Many thanks to Yolanda for an excellent summary.

> Yolanda:
> 3)  Despite the source (Alecto Carrow, a Death Eater) could there 
> be some truth about Muggles driving wizards "into hiding by being
> vicious towards them"?

Goddlefrood:

Absolutely. The date that the WW went into seclusion (1689 or 1692, 
depending which book one prefers to believe) is no coincidence IMO. 
At that time, and not only from an English and Welsh perspective - 
Scotland didn't join the union until a few years later - there was 
a great deal of persecution against witches in particular from the 
Muggle population. The same was true in North America and elsewhere. 
1692 was the year of the Salem witch trials, something related to 
witches in Mexico iirc, as well as being the year in which the 
Massacre at Glencoe occurred. The latter didn't involve witches 
or wizards per se, but it might have for all we can now ascertain 
;-)

For some centuries prior to this date, which I think JKR took as 
being significant because of all or some of the above incidents, 
witches and wizards had been victims of torture in order to 
extract confessions from them. Some were burnt at the stake, 
Agnes Nutter (one of the Pendle witches burned in 1612 - the 
date of a goblin rebellion) multiple times.
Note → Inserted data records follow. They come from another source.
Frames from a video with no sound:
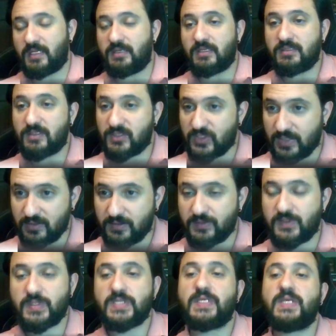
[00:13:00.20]
another
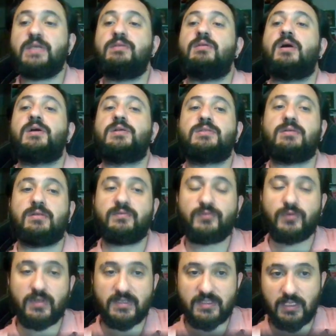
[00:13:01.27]
sentence in the article.
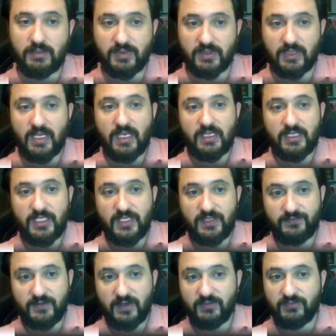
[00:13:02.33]
For example,
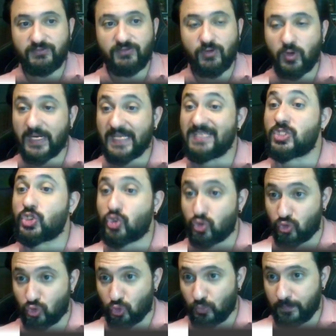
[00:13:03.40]
if 4 is
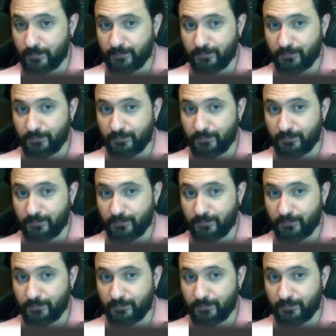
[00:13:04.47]
true,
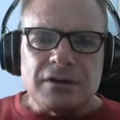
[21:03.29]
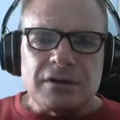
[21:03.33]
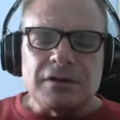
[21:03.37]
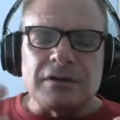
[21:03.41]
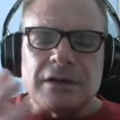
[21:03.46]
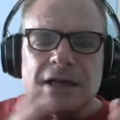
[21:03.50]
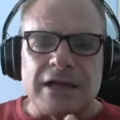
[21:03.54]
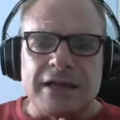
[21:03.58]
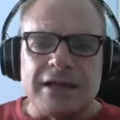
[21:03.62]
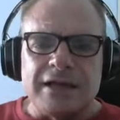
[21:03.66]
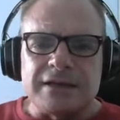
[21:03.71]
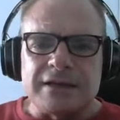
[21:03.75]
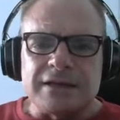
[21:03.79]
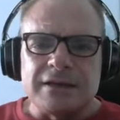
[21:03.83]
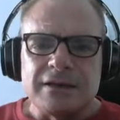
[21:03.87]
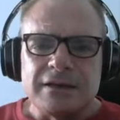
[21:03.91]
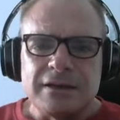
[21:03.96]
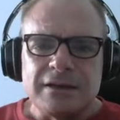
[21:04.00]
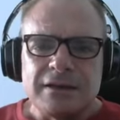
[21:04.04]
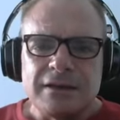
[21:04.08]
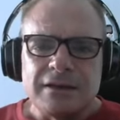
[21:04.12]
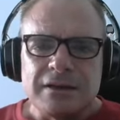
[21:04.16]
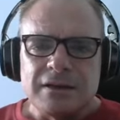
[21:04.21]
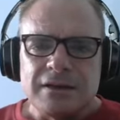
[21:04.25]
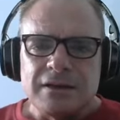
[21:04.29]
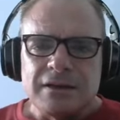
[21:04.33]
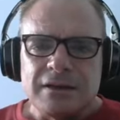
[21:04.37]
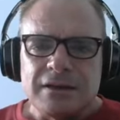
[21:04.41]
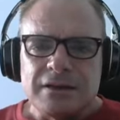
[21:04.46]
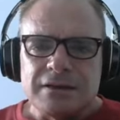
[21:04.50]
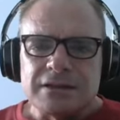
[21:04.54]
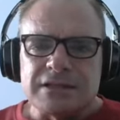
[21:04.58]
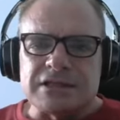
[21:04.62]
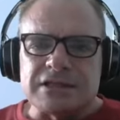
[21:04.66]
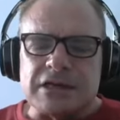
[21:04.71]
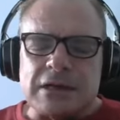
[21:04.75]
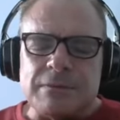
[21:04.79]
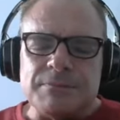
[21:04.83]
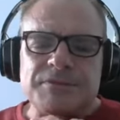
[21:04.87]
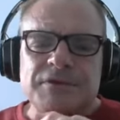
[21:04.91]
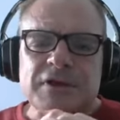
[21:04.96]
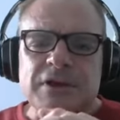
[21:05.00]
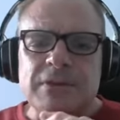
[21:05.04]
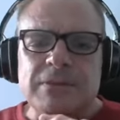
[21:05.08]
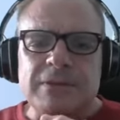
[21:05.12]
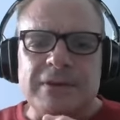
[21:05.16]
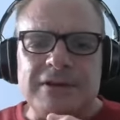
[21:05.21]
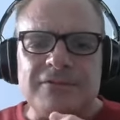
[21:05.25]
like
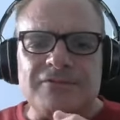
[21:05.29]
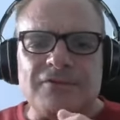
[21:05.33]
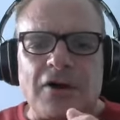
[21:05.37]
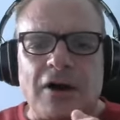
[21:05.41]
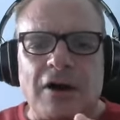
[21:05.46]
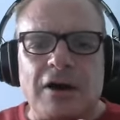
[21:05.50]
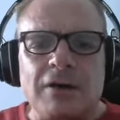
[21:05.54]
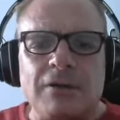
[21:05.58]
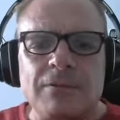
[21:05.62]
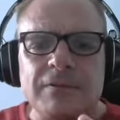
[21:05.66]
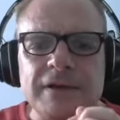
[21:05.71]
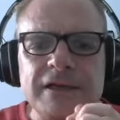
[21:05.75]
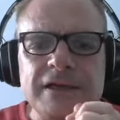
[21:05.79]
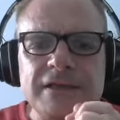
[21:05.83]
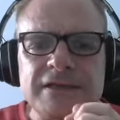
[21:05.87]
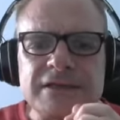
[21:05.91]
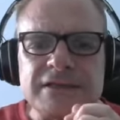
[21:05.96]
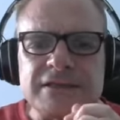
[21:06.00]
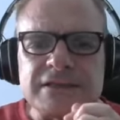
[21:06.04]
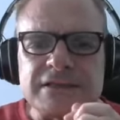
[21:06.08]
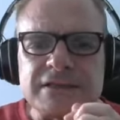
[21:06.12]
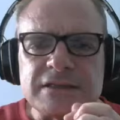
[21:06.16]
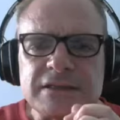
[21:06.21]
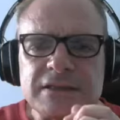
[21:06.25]
something we've always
This earlier incident 
was during the time of James I, a vehement anti-witch who even 
wrote several tracts against them.

In the fictional WW I suspect there was a strong movement 
toward seclusion for many decades before the seclusion law 
came into effect largely due to what the Muggles were doing. 
Once the seclusion was enforced it appears that witch and 
wizard persecution at first reduced and then proceeded to 
decline to the point where Muggles ceased to believe that 
they existed.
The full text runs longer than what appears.